## DIRECTIONS
Out of the material that follows, write out exactly the lines from the line with "[00:00:06.50]" to the line with "[00:00:11.90]", both ends included, and no others.

........

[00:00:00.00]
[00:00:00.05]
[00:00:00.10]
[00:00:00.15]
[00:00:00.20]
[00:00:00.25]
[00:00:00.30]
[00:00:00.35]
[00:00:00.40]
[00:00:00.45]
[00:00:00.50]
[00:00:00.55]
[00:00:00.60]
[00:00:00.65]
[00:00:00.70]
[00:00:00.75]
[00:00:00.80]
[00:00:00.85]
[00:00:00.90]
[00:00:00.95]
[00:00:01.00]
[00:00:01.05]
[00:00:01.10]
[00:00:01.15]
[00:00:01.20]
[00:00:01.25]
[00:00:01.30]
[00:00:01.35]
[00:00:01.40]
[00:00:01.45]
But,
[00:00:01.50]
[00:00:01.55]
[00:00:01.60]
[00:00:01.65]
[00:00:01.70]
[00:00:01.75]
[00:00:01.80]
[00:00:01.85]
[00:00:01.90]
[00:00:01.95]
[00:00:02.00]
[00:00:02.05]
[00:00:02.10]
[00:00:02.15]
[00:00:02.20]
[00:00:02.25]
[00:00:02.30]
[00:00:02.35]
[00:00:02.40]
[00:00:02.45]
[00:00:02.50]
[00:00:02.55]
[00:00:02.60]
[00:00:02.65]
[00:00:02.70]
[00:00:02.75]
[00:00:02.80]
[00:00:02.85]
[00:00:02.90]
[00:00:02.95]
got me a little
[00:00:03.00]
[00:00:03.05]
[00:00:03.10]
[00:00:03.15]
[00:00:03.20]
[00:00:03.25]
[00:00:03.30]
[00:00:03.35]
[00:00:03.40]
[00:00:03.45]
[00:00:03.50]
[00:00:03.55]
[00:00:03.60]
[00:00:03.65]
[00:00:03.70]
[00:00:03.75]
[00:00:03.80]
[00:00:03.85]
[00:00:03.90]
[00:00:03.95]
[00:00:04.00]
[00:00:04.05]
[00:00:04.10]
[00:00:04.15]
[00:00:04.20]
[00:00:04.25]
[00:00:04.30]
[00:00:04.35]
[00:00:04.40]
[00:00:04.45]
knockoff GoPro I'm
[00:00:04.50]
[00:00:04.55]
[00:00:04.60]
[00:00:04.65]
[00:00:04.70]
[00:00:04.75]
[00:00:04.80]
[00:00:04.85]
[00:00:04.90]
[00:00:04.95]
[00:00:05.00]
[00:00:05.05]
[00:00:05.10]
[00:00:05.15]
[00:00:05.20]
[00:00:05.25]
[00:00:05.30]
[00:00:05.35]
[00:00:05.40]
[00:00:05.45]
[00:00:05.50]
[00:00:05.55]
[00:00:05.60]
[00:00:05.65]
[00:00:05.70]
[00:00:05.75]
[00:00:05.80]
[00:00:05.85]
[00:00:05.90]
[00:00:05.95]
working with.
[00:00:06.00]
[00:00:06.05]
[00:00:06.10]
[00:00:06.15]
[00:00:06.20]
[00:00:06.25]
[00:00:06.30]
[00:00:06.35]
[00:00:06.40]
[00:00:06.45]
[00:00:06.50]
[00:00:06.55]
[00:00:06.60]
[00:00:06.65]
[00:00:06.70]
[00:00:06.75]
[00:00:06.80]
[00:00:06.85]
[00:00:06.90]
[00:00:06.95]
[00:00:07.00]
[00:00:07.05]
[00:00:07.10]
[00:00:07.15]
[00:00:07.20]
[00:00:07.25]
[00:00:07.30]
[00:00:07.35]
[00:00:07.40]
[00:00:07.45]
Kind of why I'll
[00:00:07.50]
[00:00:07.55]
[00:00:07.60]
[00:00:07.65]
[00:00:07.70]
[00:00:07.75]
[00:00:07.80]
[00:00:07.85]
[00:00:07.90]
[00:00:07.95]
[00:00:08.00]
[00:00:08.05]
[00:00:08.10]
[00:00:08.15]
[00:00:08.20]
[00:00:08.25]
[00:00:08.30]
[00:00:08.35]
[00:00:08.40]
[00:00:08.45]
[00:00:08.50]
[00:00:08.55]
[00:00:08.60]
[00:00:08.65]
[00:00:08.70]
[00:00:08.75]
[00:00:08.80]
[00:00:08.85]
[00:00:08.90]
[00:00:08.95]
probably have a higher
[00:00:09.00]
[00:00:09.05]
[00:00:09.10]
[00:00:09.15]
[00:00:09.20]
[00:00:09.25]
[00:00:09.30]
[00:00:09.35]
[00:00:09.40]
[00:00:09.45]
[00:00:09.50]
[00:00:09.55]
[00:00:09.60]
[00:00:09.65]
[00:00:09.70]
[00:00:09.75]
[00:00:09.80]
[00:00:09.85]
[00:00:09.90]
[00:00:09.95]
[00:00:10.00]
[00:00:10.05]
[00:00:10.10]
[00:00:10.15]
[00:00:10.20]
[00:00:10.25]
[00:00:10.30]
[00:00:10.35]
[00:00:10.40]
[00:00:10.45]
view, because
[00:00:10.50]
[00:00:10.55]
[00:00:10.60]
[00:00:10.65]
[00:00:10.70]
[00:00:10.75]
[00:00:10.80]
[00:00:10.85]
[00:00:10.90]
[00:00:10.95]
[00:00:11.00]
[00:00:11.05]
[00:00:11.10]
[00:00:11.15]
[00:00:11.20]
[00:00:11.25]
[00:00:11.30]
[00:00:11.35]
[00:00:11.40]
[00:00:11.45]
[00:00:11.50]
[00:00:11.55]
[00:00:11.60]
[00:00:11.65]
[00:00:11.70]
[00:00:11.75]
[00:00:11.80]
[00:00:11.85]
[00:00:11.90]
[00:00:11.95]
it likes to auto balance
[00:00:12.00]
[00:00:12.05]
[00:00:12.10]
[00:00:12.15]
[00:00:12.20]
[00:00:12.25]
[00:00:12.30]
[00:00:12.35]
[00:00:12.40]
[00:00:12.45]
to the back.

........

## WRITTEN ANSWER
[00:00:06.50]
[00:00:06.55]
[00:00:06.60]
[00:00:06.65]
[00:00:06.70]
[00:00:06.75]
[00:00:06.80]
[00:00:06.85]
[00:00:06.90]
[00:00:06.95]
[00:00:07.00]
[00:00:07.05]
[00:00:07.10]
[00:00:07.15]
[00:00:07.20]
[00:00:07.25]
[00:00:07.30]
[00:00:07.35]
[00:00:07.40]
[00:00:07.45]
Kind of why I'll
[00:00:07.50]
[00:00:07.55]
[00:00:07.60]
[00:00:07.65]
[00:00:07.70]
[00:00:07.75]
[00:00:07.80]
[00:00:07.85]
[00:00:07.90]
[00:00:07.95]
[00:00:08.00]
[00:00:08.05]
[00:00:08.10]
[00:00:08.15]
[00:00:08.20]
[00:00:08.25]
[00:00:08.30]
[00:00:08.35]
[00:00:08.40]
[00:00:08.45]
[00:00:08.50]
[00:00:08.55]
[00:00:08.60]
[00:00:08.65]
[00:00:08.70]
[00:00:08.75]
[00:00:08.80]
[00:00:08.85]
[00:00:08.90]
[00:00:08.95]
probably have a higher
[00:00:09.00]
[00:00:09.05]
[00:00:09.10]
[00:00:09.15]
[00:00:09.20]
[00:00:09.25]
[00:00:09.30]
[00:00:09.35]
[00:00:09.40]
[00:00:09.45]
[00:00:09.50]
[00:00:09.55]
[00:00:09.60]
[00:00:09.65]
[00:00:09.70]
[00:00:09.75]
[00:00:09.80]
[00:00:09.85]
[00:00:09.90]
[00:00:09.95]
[00:00:10.00]
[00:00:10.05]
[00:00:10.10]
[00:00:10.15]
[00:00:10.20]
[00:00:10.25]
[00:00:10.30]
[00:00:10.35]
[00:00:10.40]
[00:00:10.45]
view, because
[00:00:10.50]
[00:00:10.55]
[00:00:10.60]
[00:00:10.65]
[00:00:10.70]
[00:00:10.75]
[00:00:10.80]
[00:00:10.85]
[00:00:10.90]
[00:00:10.95]
[00:00:11.00]
[00:00:11.05]
[00:00:11.10]
[00:00:11.15]
[00:00:11.20]
[00:00:11.25]
[00:00:11.30]
[00:00:11.35]
[00:00:11.40]
[00:00:11.45]
[00:00:11.50]
[00:00:11.55]
[00:00:11.60]
[00:00:11.65]
[00:00:11.70]
[00:00:11.75]
[00:00:11.80]
[00:00:11.85]
[00:00:11.90]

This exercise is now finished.